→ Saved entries
-- Opening Marker --

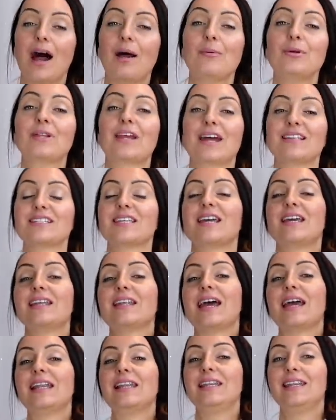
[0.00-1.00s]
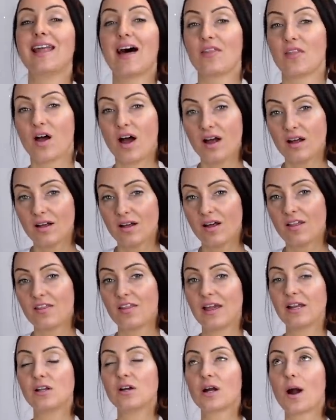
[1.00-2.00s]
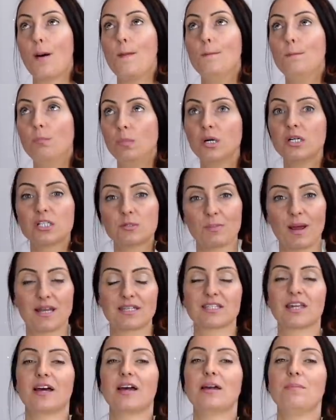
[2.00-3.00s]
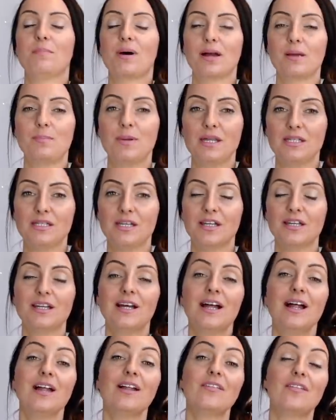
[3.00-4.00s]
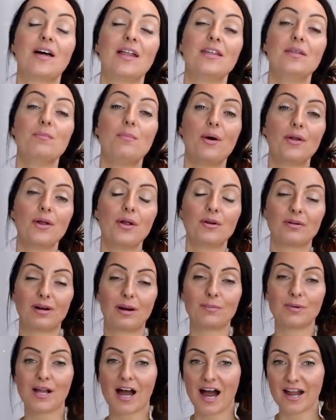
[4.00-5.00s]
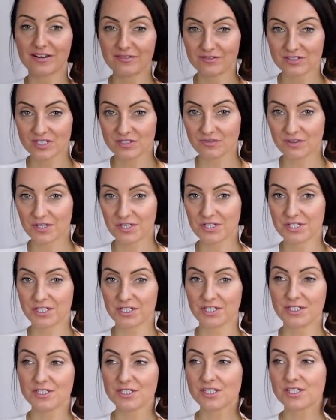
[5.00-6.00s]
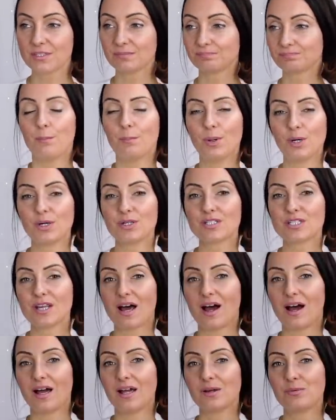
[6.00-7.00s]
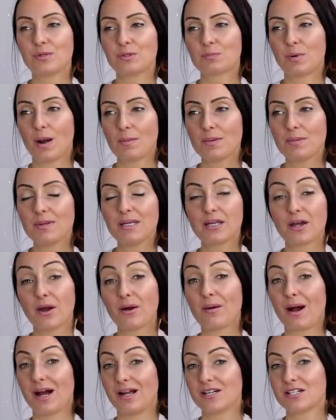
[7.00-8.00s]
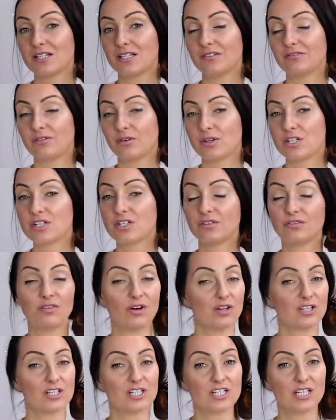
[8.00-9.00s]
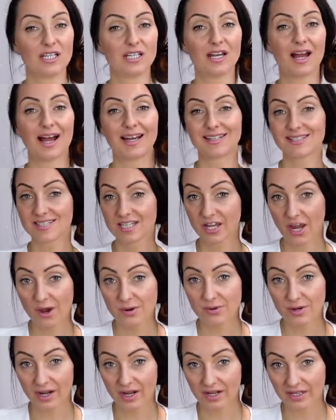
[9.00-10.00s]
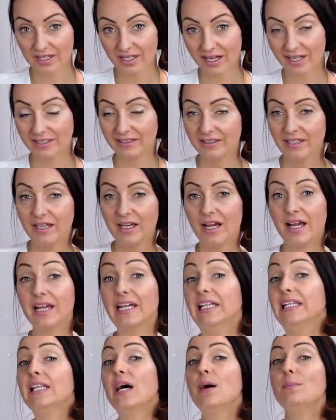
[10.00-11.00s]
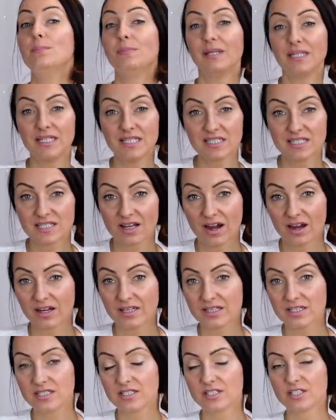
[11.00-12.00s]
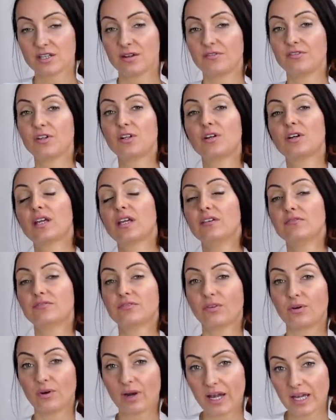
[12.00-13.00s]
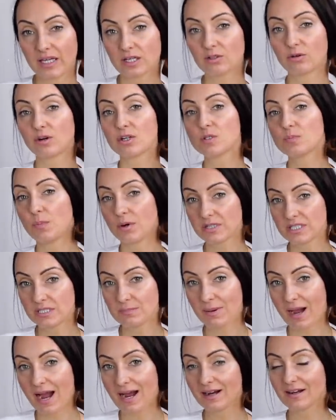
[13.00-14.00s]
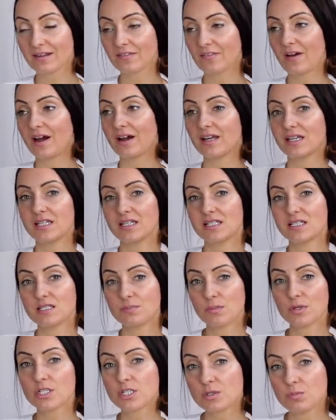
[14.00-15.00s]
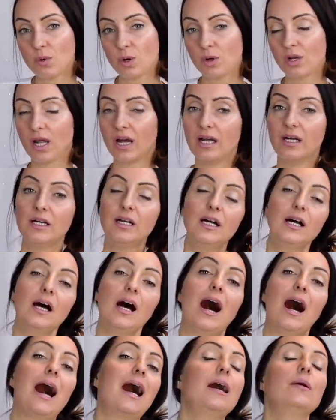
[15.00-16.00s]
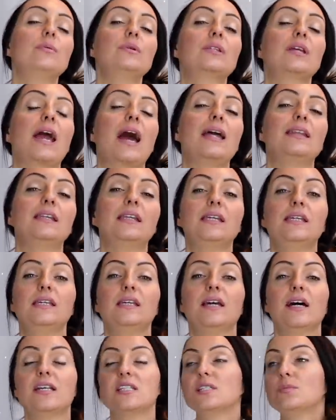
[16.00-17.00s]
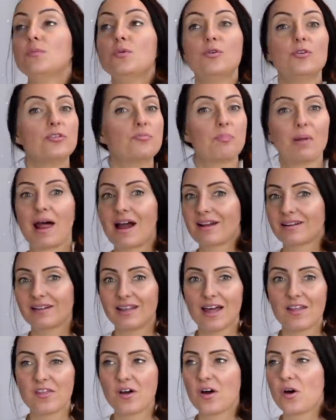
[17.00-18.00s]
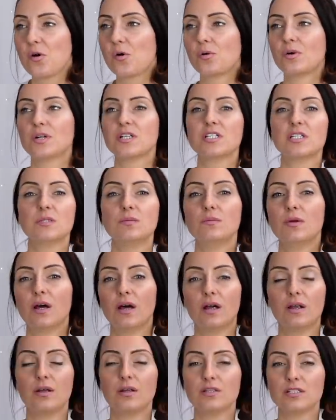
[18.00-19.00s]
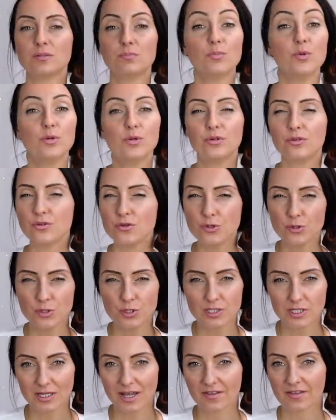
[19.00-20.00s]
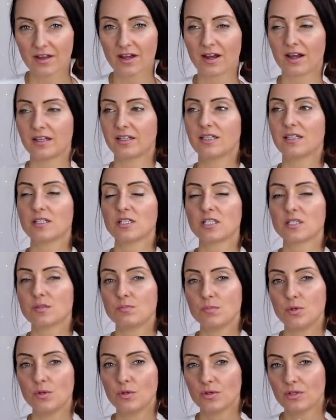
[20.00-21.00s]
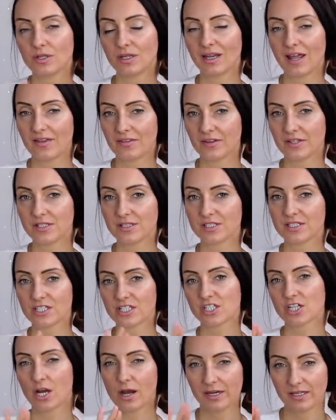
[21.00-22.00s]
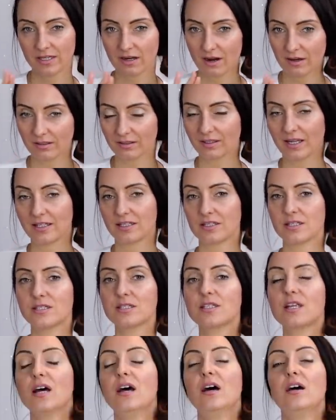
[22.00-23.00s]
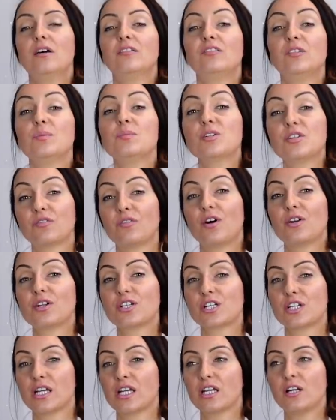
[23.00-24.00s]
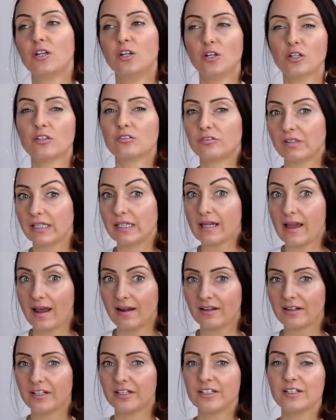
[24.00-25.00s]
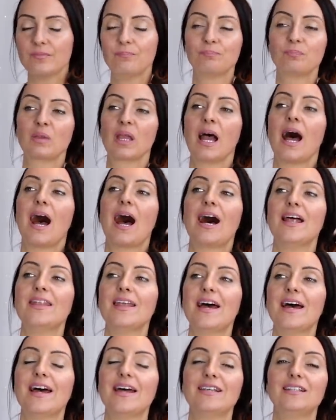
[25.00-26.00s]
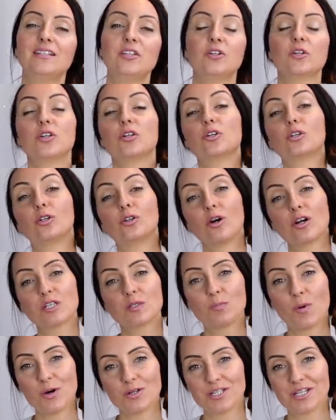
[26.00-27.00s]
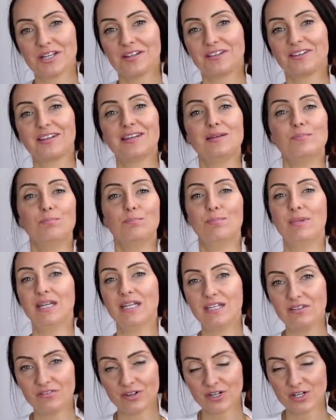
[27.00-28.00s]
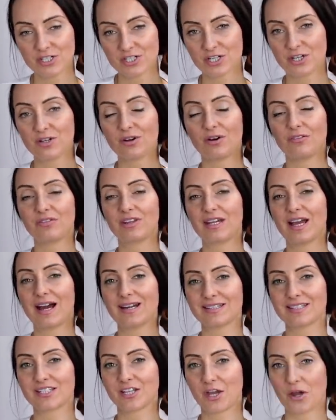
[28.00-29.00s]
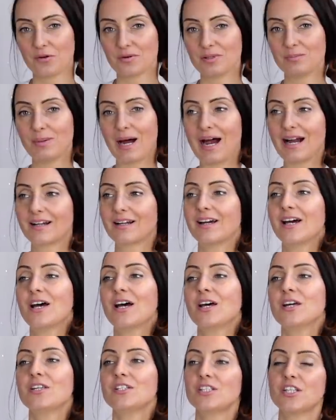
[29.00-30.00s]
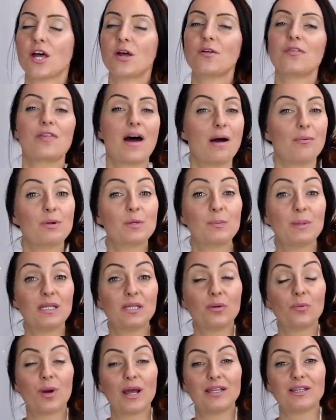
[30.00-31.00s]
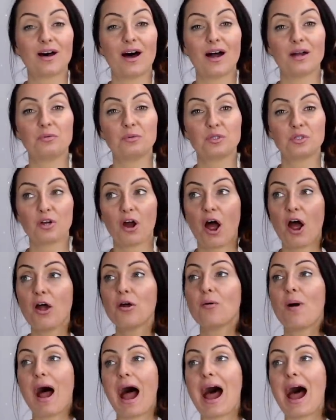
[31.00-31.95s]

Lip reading: I would get it in a leather. They look much better, in my opinion, than the monogram canvas versions. But I would probably go actually for a Givenchy Antigona again in a mini size. So if you're looking for a crossbody bag that is much smaller, I would get a smooth black leather or a smooth nude leather. I think the smooth leathers, the shiny kind of leathers from Givenchy, look really elegant. And then you can crossbody the mini version of the Antigona bag. So that would be the way that I would go.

-- Closing Marker --

Exclude all images and retype the data precisely.

[0.00-1.00s]
[1.00-2.00s]
[2.00-3.00s]
[3.00-4.00s]
[4.00-5.00s]
[5.00-6.00s]
[6.00-7.00s]
[7.00-8.00s]
[8.00-9.00s]
[9.00-10.00s]
[10.00-11.00s]
[11.00-12.00s]
[12.00-13.00s]
[13.00-14.00s]
[14.00-15.00s]
[15.00-16.00s]
[16.00-17.00s]
[17.00-18.00s]
[18.00-19.00s]
[19.00-20.00s]
[20.00-21.00s]
[21.00-22.00s]
[22.00-23.00s]
[23.00-24.00s]
[24.00-25.00s]
[25.00-26.00s]
[26.00-27.00s]
[27.00-28.00s]
[28.00-29.00s]
[29.00-30.00s]
[30.00-31.00s]
[31.00-31.95s]

Lip reading: I would get it in a leather. They look much better, in my opinion, than the monogram canvas versions. But I would probably go actually for a Givenchy Antigona again in a mini size. So if you're looking for a crossbody bag that is much smaller, I would get a smooth black leather or a smooth nude leather. I think the smooth leathers, the shiny kind of leathers from Givenchy, look really elegant. And then you can crossbody the mini version of the Antigona bag. So that would be the way that I would go.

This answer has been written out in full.